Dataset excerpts
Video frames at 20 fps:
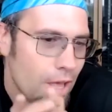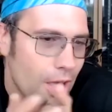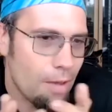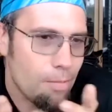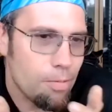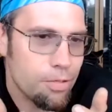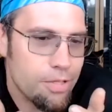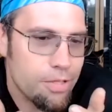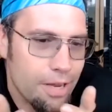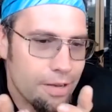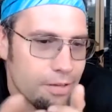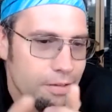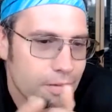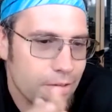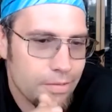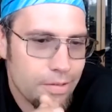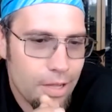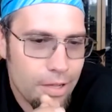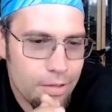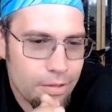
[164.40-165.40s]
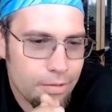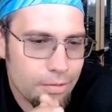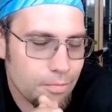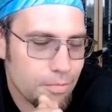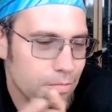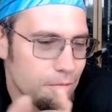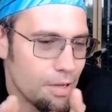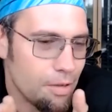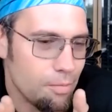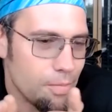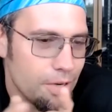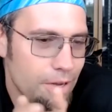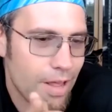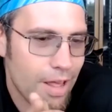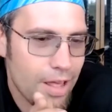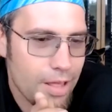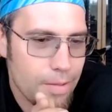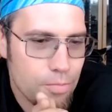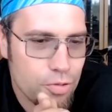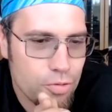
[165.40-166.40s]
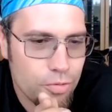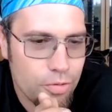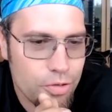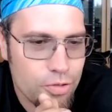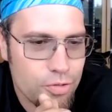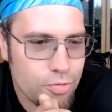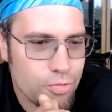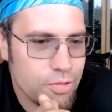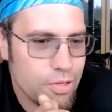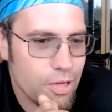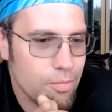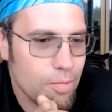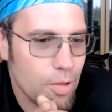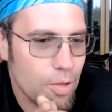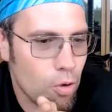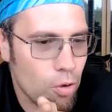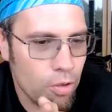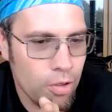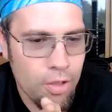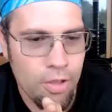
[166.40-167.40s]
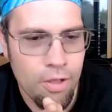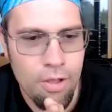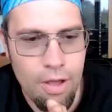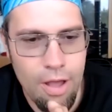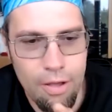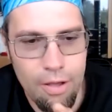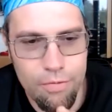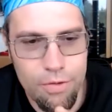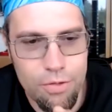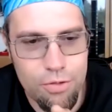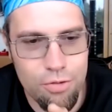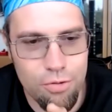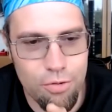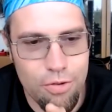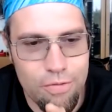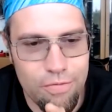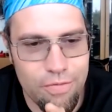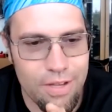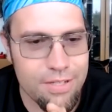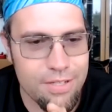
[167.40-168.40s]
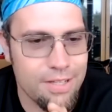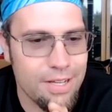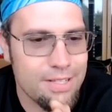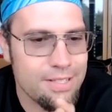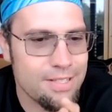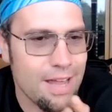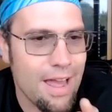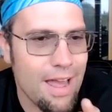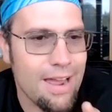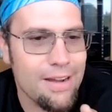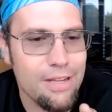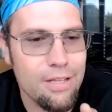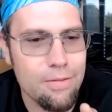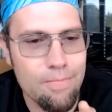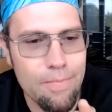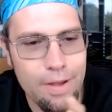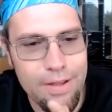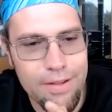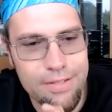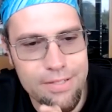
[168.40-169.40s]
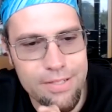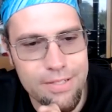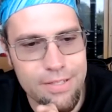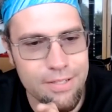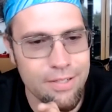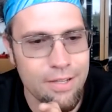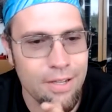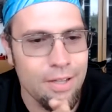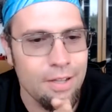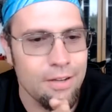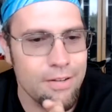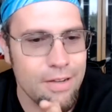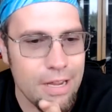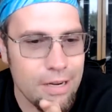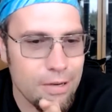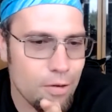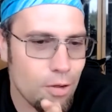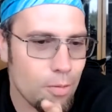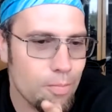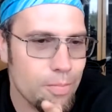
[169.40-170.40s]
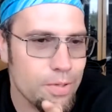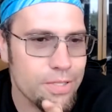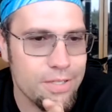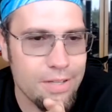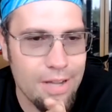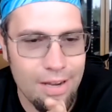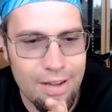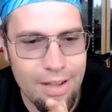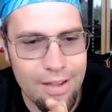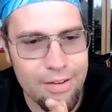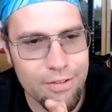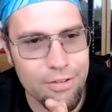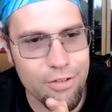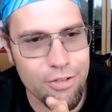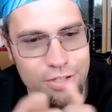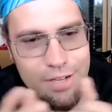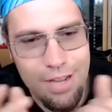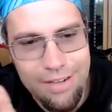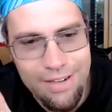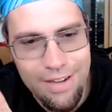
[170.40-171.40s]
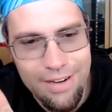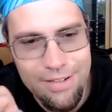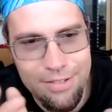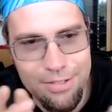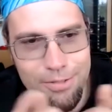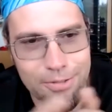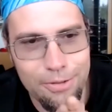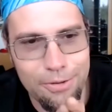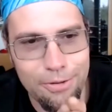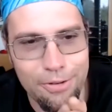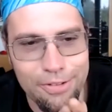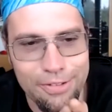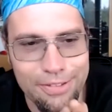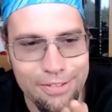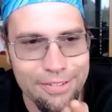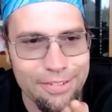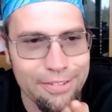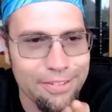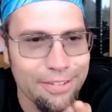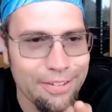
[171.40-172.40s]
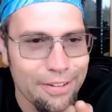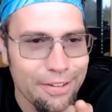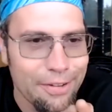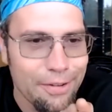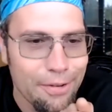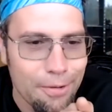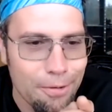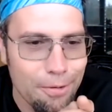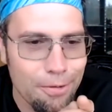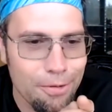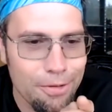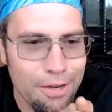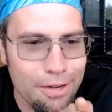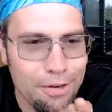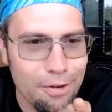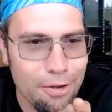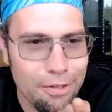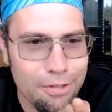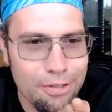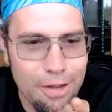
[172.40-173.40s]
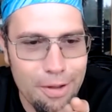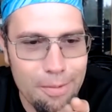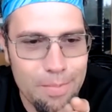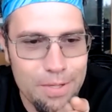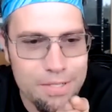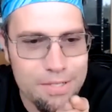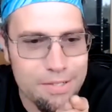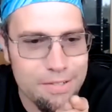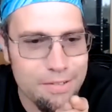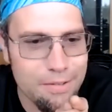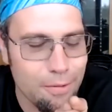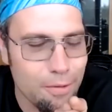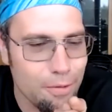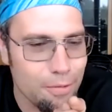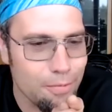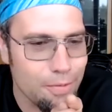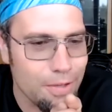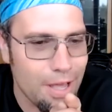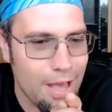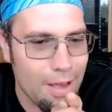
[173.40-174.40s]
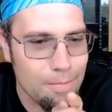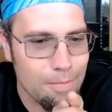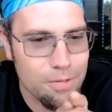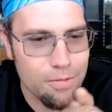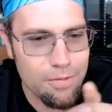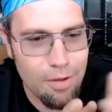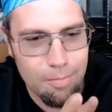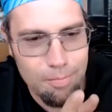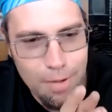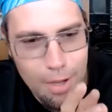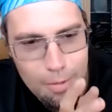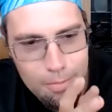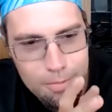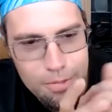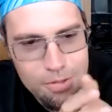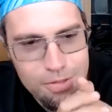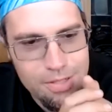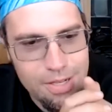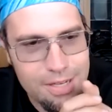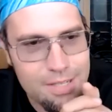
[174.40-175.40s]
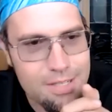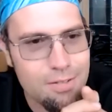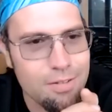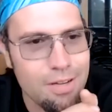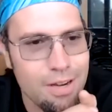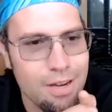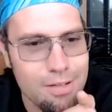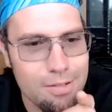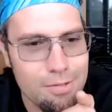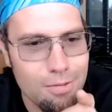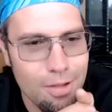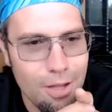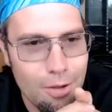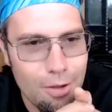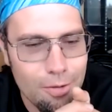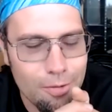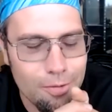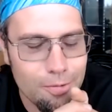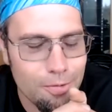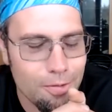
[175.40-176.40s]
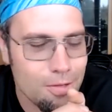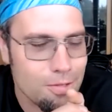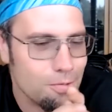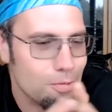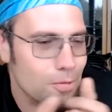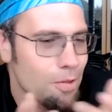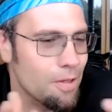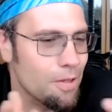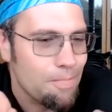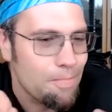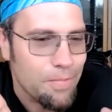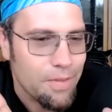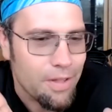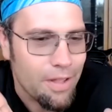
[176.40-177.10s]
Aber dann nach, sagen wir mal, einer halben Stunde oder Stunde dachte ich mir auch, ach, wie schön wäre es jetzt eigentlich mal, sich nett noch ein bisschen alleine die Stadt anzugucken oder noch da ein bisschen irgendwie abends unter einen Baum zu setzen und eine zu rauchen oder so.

--- Task ---
Would you set down each line of the data exactly, with no images included?

--- Response to the exercise ---
Video frames at 20 fps:
[164.40-165.40s]
[165.40-166.40s]
[166.40-167.40s]
[167.40-168.40s]
[168.40-169.40s]
[169.40-170.40s]
[170.40-171.40s]
[171.40-172.40s]
[172.40-173.40s]
[173.40-174.40s]
[174.40-175.40s]
[175.40-176.40s]
[176.40-177.10s]
Aber dann nach, sagen wir mal, einer halben Stunde oder Stunde dachte ich mir auch, ach, wie schön wäre es jetzt eigentlich mal, sich nett noch ein bisschen alleine die Stadt anzugucken oder noch da ein bisschen irgendwie abends unter einen Baum zu setzen und eine zu rauchen oder so.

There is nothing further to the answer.